Do I understand correctly bb.x and bb.y is the top left corner of the bounding box?
bb.heigh and bb.wight is the height and the width of the bounding box?

#if EI_CLASSIFIER_OBJECT_DETECTION == 1
    bool bb_found = result.bounding_boxes[0].value > 0;
    for (size_t ix = 0; ix < result.bounding_boxes_count; ix++) {
        auto bb = result.bounding_boxes[ix];
        if (bb.value == 0) {
            continue;
        }
ei_printf("    %s (%f) [ x: %u, y: %u, width: %u, height: %u ]\n", bb.label, bb.value, bb.x, bb.y, bb.width, bb.height);

Thanks!!!

shawn_edgeimpulse · May 22, 2024, 7:16pm

Hi @GreatoR,

FOMO uses a grid and identifies object location/size based on which cell(s) the object(s) are found in. It then translates those grid cells to bounding box information. So yes, bb.x and bb.y are the top-left corner of the box, and bb.width and bb.height are the weight/height (in pixels) of the box.
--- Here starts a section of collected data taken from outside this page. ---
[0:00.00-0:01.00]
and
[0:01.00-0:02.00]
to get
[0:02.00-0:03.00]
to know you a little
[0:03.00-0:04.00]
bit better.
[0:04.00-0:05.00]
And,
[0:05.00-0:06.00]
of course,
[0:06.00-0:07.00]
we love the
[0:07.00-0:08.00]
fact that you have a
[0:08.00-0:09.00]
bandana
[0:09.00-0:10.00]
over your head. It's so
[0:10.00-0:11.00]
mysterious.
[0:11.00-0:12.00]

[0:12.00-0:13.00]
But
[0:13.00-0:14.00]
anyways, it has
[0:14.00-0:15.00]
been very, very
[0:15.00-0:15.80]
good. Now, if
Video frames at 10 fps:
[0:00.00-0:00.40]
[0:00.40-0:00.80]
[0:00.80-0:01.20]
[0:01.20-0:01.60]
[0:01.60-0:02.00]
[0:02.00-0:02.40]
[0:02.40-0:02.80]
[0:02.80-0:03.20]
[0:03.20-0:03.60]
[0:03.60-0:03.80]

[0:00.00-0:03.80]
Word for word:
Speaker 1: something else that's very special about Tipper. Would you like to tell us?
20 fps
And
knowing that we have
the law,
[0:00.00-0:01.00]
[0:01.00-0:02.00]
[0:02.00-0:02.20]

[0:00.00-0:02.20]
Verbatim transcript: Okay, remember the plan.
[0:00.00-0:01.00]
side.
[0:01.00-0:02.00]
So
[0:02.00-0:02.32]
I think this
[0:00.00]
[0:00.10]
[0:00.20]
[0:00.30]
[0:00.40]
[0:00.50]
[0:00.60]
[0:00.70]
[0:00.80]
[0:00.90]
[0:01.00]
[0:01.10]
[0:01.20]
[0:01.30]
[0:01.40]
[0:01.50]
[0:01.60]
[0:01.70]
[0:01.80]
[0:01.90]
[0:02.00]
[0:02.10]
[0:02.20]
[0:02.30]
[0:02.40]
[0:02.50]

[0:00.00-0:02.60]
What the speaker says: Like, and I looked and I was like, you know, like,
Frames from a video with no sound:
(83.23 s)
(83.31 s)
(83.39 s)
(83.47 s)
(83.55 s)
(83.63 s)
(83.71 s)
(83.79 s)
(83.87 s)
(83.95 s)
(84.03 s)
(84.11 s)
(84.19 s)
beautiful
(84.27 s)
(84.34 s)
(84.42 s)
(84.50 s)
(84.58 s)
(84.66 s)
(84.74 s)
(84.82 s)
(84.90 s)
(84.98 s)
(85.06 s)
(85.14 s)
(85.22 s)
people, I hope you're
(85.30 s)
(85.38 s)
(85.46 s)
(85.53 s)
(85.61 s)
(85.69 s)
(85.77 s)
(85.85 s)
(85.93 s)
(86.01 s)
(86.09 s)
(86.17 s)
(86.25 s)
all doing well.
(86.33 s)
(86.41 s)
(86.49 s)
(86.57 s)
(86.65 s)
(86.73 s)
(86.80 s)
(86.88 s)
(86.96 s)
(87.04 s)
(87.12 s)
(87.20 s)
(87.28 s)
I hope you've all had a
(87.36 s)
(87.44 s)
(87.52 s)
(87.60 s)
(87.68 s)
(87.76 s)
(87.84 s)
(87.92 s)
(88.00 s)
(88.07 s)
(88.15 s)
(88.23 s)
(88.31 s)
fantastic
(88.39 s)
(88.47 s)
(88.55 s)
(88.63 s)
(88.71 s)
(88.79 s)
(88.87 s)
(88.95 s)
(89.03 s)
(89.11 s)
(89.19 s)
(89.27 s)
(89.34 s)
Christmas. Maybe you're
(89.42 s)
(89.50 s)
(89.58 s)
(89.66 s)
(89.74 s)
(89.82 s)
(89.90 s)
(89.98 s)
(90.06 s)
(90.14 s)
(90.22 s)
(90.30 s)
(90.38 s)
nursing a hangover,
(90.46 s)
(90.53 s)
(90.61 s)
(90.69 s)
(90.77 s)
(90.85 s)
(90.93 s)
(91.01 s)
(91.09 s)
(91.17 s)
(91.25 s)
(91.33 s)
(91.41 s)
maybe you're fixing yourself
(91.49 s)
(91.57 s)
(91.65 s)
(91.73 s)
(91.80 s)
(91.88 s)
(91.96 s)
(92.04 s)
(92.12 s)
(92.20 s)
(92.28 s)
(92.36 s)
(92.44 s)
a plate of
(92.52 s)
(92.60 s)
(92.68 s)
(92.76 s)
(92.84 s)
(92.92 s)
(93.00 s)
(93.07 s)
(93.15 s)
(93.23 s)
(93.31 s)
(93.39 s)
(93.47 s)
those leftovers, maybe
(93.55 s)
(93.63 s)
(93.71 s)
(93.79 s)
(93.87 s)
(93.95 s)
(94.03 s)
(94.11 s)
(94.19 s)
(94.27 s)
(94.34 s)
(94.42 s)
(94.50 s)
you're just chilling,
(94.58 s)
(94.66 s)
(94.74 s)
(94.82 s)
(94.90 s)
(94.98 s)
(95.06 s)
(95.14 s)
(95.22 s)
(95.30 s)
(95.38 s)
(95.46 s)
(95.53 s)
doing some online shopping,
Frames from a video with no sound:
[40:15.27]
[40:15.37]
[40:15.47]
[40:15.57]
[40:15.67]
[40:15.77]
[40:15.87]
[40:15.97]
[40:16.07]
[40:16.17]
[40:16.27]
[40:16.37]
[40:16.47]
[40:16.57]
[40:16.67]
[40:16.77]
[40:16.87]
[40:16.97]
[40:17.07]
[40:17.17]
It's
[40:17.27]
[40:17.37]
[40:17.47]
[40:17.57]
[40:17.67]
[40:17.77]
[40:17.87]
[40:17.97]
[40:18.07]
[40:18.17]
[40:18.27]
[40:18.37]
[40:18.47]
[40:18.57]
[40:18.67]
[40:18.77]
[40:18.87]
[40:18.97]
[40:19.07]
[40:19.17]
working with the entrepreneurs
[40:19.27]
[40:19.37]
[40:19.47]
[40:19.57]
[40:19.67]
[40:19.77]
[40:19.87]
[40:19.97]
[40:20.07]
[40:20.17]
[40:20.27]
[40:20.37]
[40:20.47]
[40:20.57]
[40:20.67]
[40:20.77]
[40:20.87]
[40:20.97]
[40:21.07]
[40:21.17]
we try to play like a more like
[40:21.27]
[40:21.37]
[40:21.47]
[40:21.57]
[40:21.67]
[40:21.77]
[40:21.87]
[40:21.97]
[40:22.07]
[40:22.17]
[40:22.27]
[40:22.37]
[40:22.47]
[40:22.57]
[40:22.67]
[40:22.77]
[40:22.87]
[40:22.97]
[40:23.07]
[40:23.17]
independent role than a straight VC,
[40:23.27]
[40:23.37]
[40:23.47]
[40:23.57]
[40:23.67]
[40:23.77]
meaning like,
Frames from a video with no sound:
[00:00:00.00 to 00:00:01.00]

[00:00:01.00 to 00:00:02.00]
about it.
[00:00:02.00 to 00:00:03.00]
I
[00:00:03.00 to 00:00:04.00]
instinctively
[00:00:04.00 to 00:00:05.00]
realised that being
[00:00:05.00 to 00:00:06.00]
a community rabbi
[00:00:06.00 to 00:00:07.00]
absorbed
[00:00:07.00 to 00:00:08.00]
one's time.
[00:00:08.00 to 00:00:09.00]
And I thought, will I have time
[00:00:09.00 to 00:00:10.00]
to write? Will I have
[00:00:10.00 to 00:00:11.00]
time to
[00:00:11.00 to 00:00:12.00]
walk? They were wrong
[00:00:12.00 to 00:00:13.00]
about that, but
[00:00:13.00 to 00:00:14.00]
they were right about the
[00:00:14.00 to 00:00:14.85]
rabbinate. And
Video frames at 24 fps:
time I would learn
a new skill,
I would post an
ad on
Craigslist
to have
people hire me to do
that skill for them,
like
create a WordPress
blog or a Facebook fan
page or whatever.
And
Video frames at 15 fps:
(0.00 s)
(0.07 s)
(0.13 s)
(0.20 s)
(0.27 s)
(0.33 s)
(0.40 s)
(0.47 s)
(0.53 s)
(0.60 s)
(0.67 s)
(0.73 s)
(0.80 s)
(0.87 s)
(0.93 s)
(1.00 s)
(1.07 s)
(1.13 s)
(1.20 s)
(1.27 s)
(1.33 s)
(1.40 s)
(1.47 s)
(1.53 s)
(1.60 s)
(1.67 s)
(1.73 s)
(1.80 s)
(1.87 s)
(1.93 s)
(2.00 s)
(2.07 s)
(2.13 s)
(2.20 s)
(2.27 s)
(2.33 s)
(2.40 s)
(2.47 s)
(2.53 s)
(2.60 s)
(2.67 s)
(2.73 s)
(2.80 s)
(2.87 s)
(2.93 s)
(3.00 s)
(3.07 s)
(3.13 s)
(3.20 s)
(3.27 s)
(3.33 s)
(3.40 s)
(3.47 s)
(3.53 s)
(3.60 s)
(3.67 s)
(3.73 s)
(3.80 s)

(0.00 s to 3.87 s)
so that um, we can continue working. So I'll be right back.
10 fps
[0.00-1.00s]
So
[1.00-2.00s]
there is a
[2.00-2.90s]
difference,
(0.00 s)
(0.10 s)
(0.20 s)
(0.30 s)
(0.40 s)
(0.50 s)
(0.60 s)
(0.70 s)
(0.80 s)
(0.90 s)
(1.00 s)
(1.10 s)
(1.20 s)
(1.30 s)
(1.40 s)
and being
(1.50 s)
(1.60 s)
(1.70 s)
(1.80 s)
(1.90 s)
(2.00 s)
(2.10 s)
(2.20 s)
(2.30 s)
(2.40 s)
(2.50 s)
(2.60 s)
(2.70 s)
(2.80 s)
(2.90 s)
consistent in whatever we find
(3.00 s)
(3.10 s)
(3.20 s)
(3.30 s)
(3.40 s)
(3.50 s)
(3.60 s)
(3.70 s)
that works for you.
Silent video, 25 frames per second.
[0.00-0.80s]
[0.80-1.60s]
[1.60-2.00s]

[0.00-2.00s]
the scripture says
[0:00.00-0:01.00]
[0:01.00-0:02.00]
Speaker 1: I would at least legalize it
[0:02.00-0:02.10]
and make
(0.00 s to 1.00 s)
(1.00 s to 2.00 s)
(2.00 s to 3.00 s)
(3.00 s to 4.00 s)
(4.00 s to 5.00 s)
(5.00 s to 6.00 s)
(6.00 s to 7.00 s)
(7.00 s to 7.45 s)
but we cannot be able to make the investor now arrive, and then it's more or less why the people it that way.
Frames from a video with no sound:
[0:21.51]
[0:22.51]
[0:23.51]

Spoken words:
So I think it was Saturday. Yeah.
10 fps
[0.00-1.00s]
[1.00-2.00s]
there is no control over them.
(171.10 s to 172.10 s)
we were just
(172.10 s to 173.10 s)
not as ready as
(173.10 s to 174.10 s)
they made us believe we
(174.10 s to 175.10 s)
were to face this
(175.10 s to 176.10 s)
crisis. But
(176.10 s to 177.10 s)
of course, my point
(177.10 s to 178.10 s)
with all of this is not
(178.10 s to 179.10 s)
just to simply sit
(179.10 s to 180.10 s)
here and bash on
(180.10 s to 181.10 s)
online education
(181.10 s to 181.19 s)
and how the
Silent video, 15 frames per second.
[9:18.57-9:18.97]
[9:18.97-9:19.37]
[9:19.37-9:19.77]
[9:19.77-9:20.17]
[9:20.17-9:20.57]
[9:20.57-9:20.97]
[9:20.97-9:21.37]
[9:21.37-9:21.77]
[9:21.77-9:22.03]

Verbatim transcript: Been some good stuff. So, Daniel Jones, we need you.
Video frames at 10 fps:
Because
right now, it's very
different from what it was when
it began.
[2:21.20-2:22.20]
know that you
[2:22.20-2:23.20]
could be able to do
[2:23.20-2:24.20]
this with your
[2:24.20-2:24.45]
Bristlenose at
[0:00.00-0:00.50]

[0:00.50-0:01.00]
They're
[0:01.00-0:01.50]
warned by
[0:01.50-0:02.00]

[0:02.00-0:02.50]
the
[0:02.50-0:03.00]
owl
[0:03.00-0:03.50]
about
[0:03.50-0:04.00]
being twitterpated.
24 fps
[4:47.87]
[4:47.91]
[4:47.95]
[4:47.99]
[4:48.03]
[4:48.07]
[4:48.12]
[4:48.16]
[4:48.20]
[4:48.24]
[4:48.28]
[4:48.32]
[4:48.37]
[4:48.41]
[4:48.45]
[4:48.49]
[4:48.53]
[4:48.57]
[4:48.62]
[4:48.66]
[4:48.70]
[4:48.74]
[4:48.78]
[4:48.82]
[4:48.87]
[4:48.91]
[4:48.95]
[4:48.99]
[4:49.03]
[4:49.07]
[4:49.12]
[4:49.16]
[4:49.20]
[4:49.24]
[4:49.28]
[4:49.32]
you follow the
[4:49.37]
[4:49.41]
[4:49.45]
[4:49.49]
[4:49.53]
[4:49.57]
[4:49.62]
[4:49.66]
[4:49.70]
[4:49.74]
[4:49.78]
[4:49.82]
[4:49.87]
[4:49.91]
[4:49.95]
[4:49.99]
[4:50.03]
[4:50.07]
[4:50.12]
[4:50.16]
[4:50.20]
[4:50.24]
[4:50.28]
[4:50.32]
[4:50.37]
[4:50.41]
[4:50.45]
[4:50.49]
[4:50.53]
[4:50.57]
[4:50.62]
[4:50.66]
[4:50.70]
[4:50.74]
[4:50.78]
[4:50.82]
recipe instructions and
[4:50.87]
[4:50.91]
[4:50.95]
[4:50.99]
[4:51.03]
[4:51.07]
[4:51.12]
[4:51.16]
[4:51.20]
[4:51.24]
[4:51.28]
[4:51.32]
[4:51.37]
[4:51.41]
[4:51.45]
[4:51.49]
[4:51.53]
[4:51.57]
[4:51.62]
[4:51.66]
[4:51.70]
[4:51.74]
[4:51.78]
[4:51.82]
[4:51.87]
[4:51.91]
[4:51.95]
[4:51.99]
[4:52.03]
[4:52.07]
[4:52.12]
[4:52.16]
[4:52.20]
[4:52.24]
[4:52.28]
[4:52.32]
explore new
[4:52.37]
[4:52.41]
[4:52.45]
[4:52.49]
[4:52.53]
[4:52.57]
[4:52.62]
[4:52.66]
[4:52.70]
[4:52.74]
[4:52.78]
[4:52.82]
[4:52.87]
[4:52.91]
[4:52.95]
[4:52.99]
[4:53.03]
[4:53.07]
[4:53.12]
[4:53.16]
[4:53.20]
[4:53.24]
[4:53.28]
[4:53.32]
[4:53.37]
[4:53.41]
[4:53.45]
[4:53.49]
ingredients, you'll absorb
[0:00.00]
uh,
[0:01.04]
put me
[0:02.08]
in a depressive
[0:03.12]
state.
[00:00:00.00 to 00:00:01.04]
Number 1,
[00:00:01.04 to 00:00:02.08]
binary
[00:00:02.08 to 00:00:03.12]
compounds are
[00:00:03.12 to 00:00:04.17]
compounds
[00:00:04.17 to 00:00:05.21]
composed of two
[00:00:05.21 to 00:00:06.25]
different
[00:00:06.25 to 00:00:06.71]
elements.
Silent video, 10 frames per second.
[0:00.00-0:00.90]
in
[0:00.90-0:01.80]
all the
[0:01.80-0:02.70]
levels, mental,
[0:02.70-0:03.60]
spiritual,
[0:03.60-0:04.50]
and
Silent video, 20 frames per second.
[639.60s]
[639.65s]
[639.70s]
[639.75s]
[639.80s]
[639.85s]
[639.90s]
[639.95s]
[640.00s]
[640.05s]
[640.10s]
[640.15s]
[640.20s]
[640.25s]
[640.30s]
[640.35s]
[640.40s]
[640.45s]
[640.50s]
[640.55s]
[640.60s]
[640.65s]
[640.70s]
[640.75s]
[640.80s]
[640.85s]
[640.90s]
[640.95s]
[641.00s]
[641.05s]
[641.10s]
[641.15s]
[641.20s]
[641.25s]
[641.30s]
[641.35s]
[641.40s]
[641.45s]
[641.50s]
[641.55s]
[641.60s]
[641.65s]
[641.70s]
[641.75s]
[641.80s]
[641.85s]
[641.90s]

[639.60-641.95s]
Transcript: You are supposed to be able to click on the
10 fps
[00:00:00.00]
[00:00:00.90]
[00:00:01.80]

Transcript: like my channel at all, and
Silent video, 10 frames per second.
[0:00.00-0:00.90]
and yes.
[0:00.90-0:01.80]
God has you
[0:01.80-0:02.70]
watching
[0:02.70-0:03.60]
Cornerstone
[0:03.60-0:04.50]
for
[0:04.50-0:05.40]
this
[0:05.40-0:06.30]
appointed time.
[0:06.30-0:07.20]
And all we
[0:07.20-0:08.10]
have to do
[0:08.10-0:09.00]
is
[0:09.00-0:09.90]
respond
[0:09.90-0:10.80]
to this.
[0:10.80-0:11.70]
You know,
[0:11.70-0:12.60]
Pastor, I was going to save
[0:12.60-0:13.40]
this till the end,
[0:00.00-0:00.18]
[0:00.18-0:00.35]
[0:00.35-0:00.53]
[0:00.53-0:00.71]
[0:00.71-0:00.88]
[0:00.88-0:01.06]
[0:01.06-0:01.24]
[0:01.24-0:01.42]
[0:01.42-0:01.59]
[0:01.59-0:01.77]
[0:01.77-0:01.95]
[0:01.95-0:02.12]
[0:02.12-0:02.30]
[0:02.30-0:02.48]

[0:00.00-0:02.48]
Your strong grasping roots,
You can find more info about that struct here: ei_impulse_result_bounding_box_t

GreatoR · May 25, 2024, 5:09pm

If I have an esp32 AI thinker camera that is captures 320 * 240 and I downscale it for the FOMO model into 48*48 the bb.x and bb.y is referencing the top left corner from the distance from the bottom right corner of the rescaling image? Do I understanding correctly?

shawn_edgeimpulse · May 28, 2024, 4:03pm

Hi @GreatoR,

In almost all cases, the origin (0, 0) is the top-left corner of the image. So, bb.x and bb.y measures the distance (in pixels) from the top-left corner.